Another feature on the track will be the athlete goodwill of 23-year-old Sam Tanner, of Tauranga, beaming in-on a dream to emulate New Zealand Olympic Games 1500 metres gold medallists Jack Lovelock (1936), Peter Snell (1964) and John Walker (1976), with a PB of 3min 31.34sec, quicker than any of them and run in finishing sixth at the 2022 Commonwealth Games in England, quicker than the 3m:32.2s World Record Tanzanian Filbert Bayi ran in beating Walker in the 1974 Commonwealth Games final in Christchurch, and second-only to durable Kiwi, 2006 gold Melbourne Commonwealth Games gold medallist and two-times Olympics medallist Nick Willis, who has the New Zealand record of 3min 29.66sec.
In Hastings, Tanner will be pacemaker in the aspirations of current national men’s 800 metres champion James Preston, of Wellington, as he tries to beat a personal best of 1min 45.3sec, and secure an early Olympics qualifying time.
The same race is expected to also field New Zealand Secondary Schools Championships track stars James Ford and Thomas Cowan, both of Auckland.
Napier runner Holly Manning, who ran a personal best 800 metres of 2min 3.76s in winning a national title in Hastings in March 2022 will defend her Potts Classic title in a field including former Taradale High School pupil and national titles winner Laura Nagel, New Zealand-born, Australia-based Jemima Tennekoon, who has a PB of 2m 8.27s, run in Queensland last March.

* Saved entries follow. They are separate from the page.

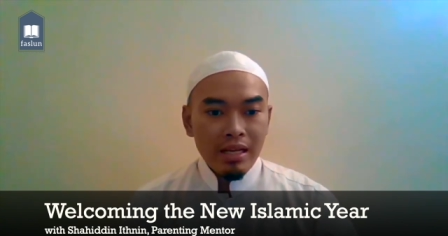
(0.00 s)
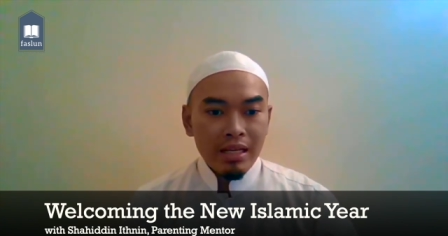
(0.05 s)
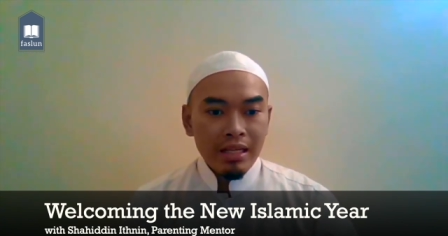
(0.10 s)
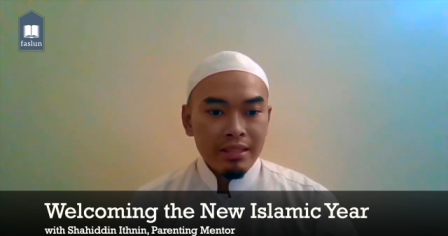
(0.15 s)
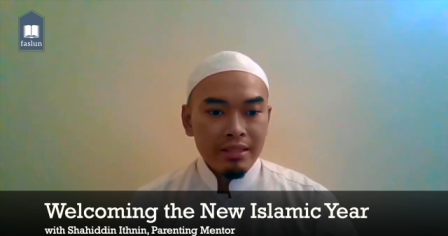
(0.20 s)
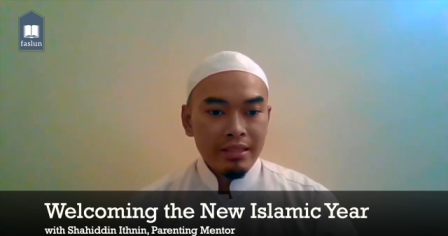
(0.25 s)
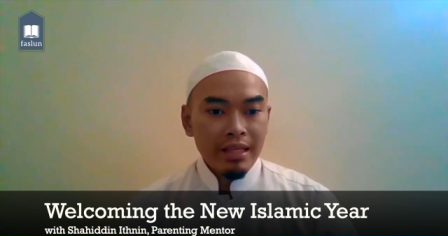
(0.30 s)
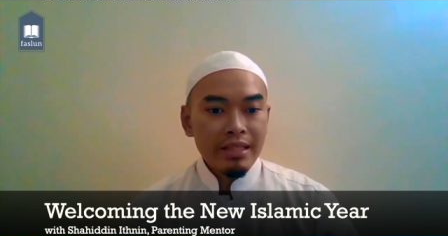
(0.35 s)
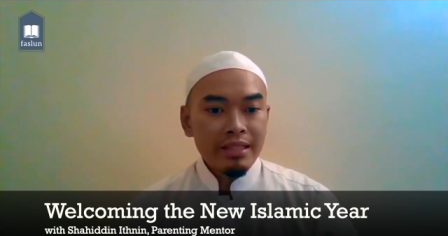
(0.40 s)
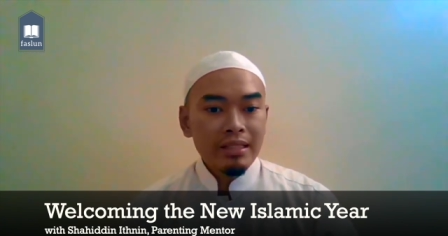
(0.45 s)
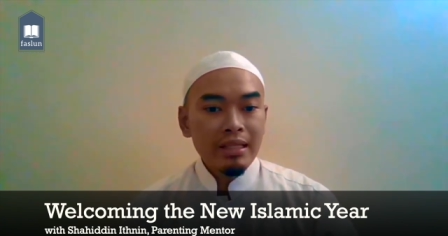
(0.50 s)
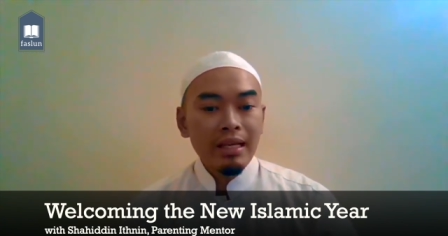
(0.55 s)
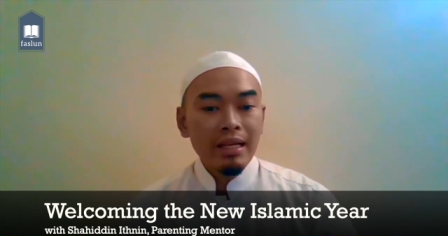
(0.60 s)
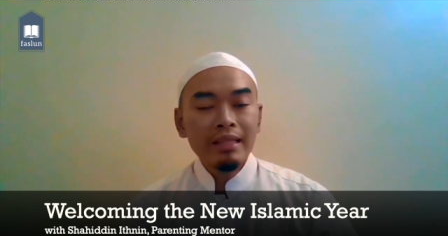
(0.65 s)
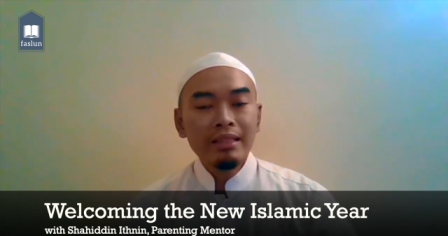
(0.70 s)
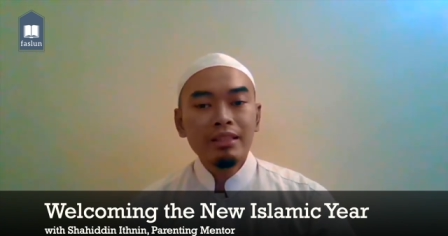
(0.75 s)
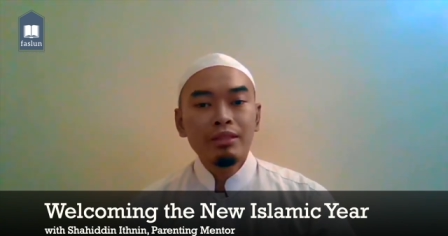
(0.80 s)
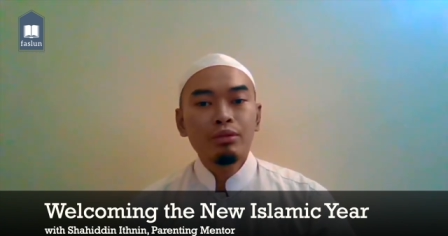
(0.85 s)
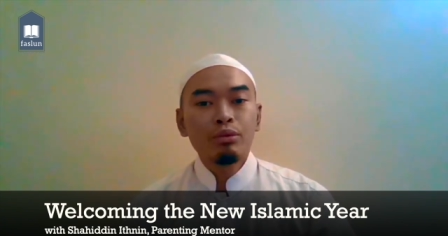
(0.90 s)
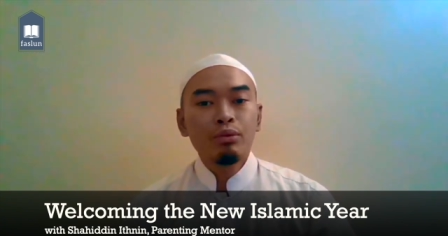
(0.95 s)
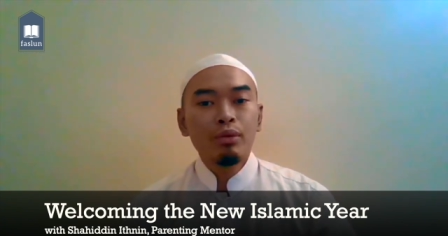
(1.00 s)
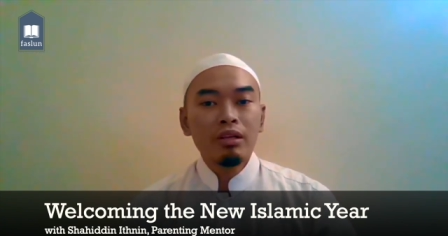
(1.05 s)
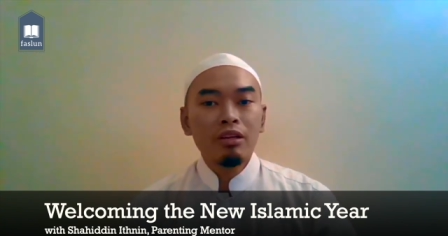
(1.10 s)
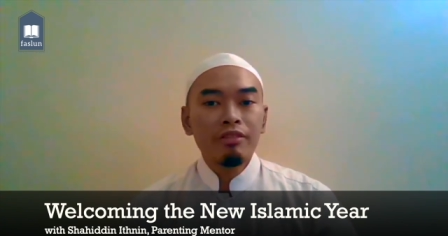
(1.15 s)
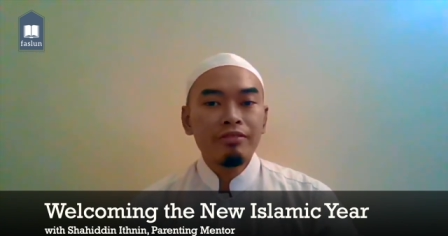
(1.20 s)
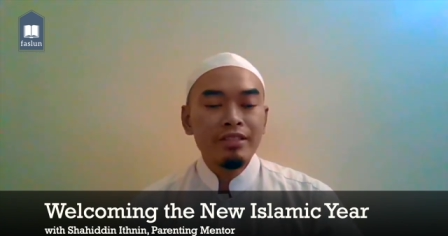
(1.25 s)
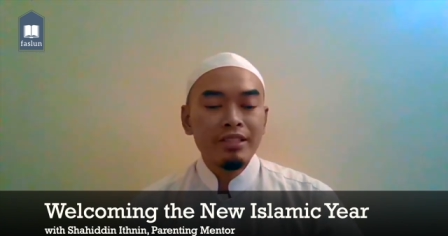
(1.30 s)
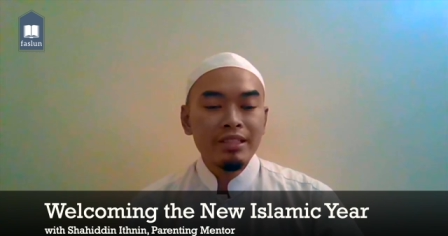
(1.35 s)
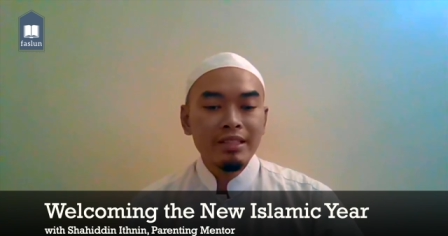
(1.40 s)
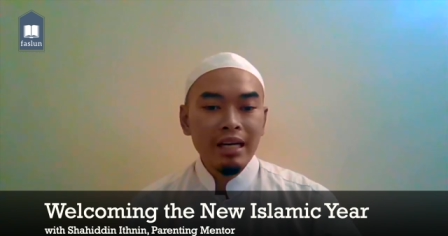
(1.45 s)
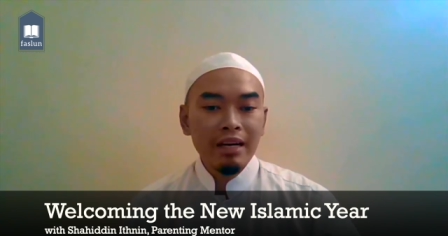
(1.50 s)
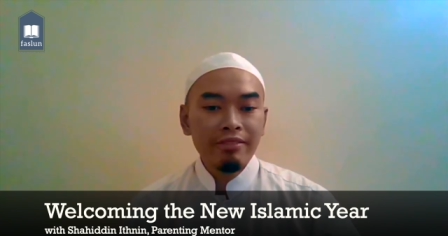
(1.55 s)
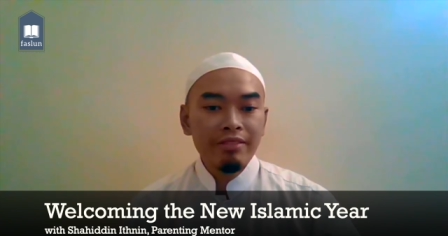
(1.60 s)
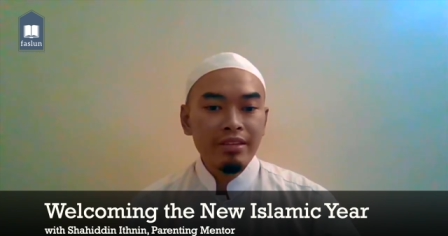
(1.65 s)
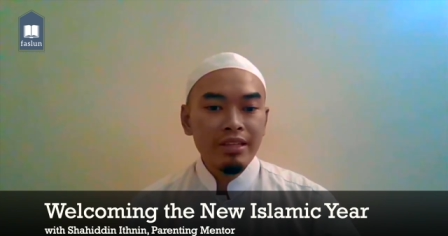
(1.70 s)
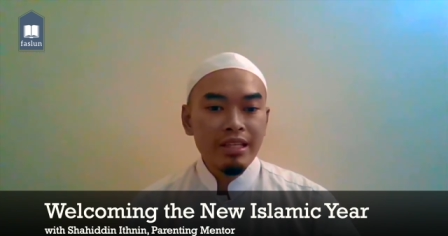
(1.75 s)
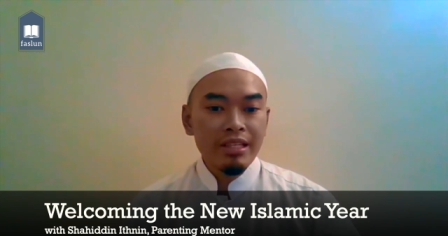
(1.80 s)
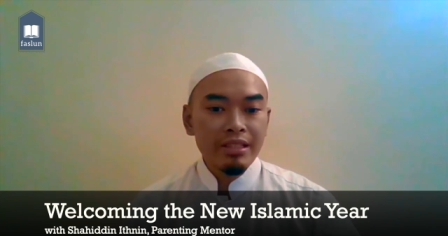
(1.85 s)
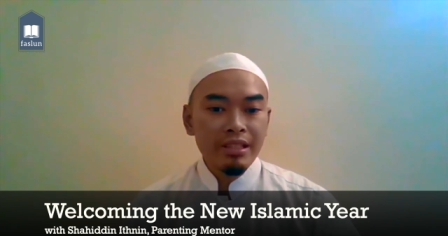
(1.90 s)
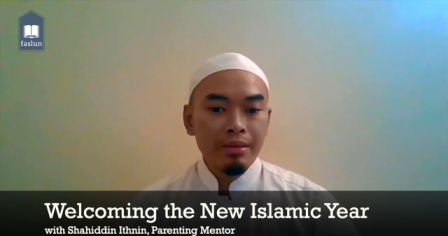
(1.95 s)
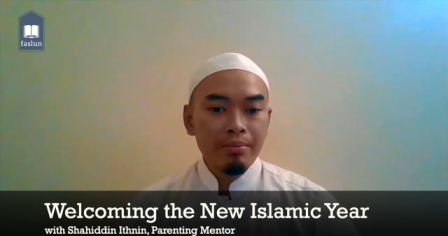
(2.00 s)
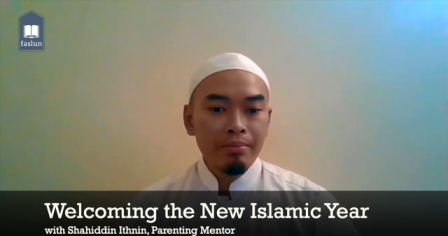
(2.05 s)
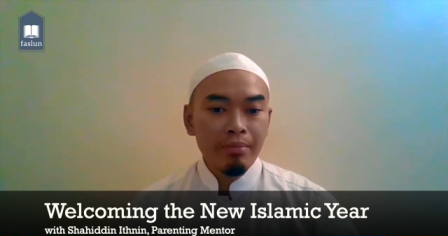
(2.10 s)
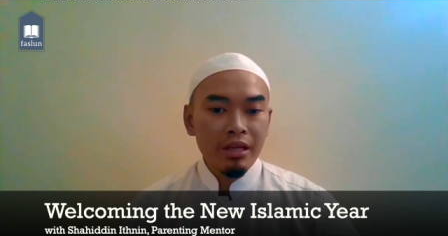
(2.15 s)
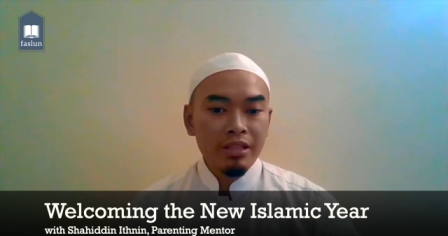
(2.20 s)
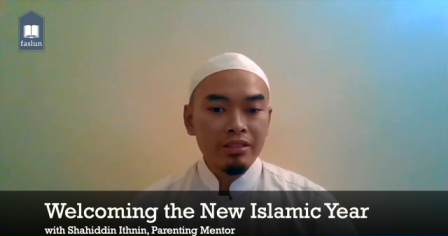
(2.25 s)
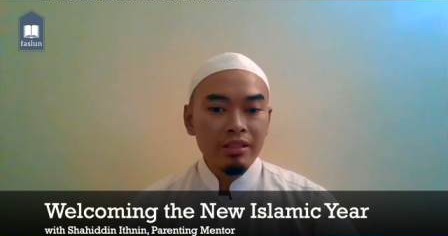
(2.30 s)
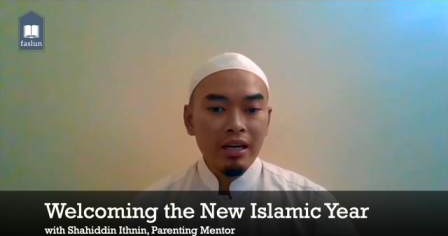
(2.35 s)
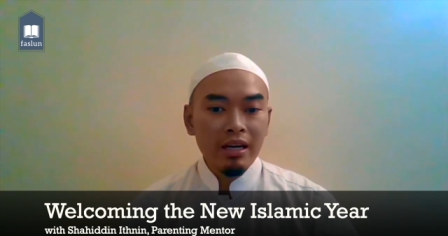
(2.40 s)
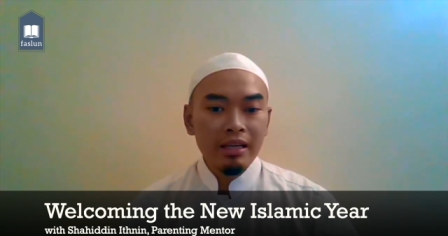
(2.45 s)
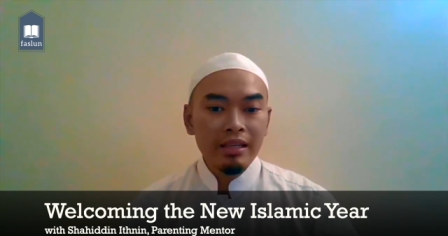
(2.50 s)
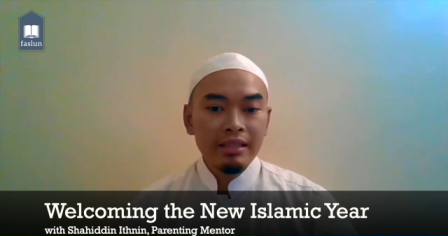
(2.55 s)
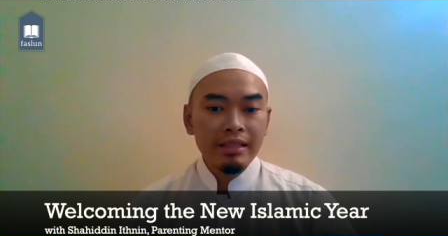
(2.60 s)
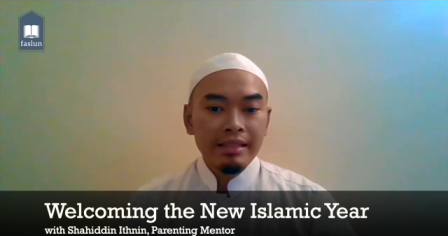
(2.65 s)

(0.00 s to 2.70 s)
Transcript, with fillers: sent a letter to one of his governors in Basra,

There will also be overseas interest in the women’s discus with the appearance of Nora Monie, of Cameroon and Australian teenager Charlize Goody in the field with 19-year-old New Zealand Junior World Championships representative Natalia Rankin-Chitar, of Auckland, whose personal best of 51.79m was thrown at the Classic last year.
The pole vaults have some intrigue during the week, with the men’s event attracting British champion Charlie Myers and Australian athletes Lachlan Burns and 20-year-old Liam Georgipoulos, and the women’s field including Japan champion Misaki Morota.
Another returning with a record-breaking history at the park is Canterbury hammer-thrower Lauren Bruce, who at an especially-staged bid in September 2020 set new New Zealand and Oceania women’s records with a throw of 73.47m.
There’s plenty of opportunity also for other Hawke’s Bay athletes in what is starting to shape as a potential golden era for New Zealand athletics across a range of track and field events.
Others entered include sprinters national junior and secondary schools champion Rylan Noome, Pacific Games representative Ryan Shotter and 2019 national secondary schools champion Joshua Adegoke, all from Napier Boys’ High School in recent years, and Havelock North High School pupil Zita Meo, who won the Junior girls 400 metres at the national schools championships last month.
The Potts Classic is the first of five World Athletics Continental Tour events in New Zealand, followed by the Cooks Classic in Whanganui on January 27, Capital Classic in Wellington on February 2, an international meeting in Christchurch on February 24, and the Sir Graeme Douglas Memorial Track Classic in Auckland on March 10.
The New Zealand track and field championshps will be held in Wellington on March 14-17.